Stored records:
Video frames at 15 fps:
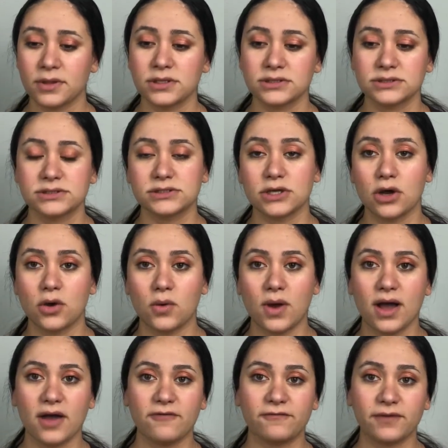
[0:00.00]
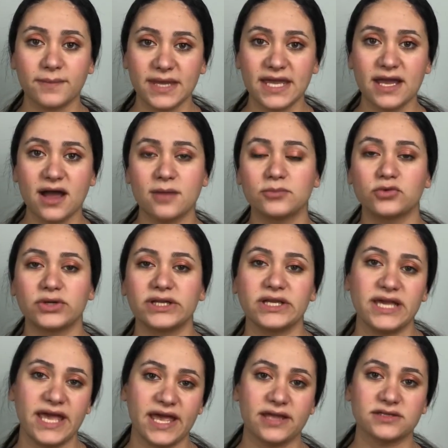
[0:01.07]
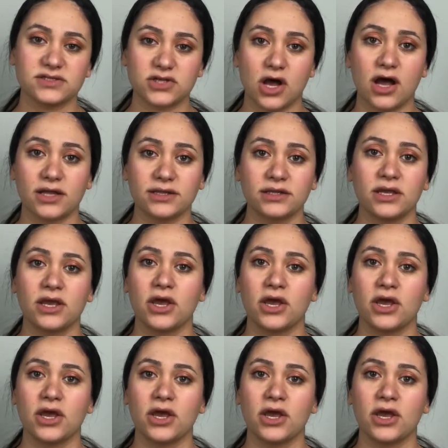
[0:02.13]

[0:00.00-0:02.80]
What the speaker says: So for me, I'm really hands-on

_PROBLEM DESCRIPTION_:
An exact repeat of all the data is required, pictures excluded.

_SOLUTION TO THE PROBLEM_:
Video frames at 15 fps:
[0:00.00]
[0:01.07]
[0:02.13]

[0:00.00-0:02.80]
What the speaker says: So for me, I'm really hands-on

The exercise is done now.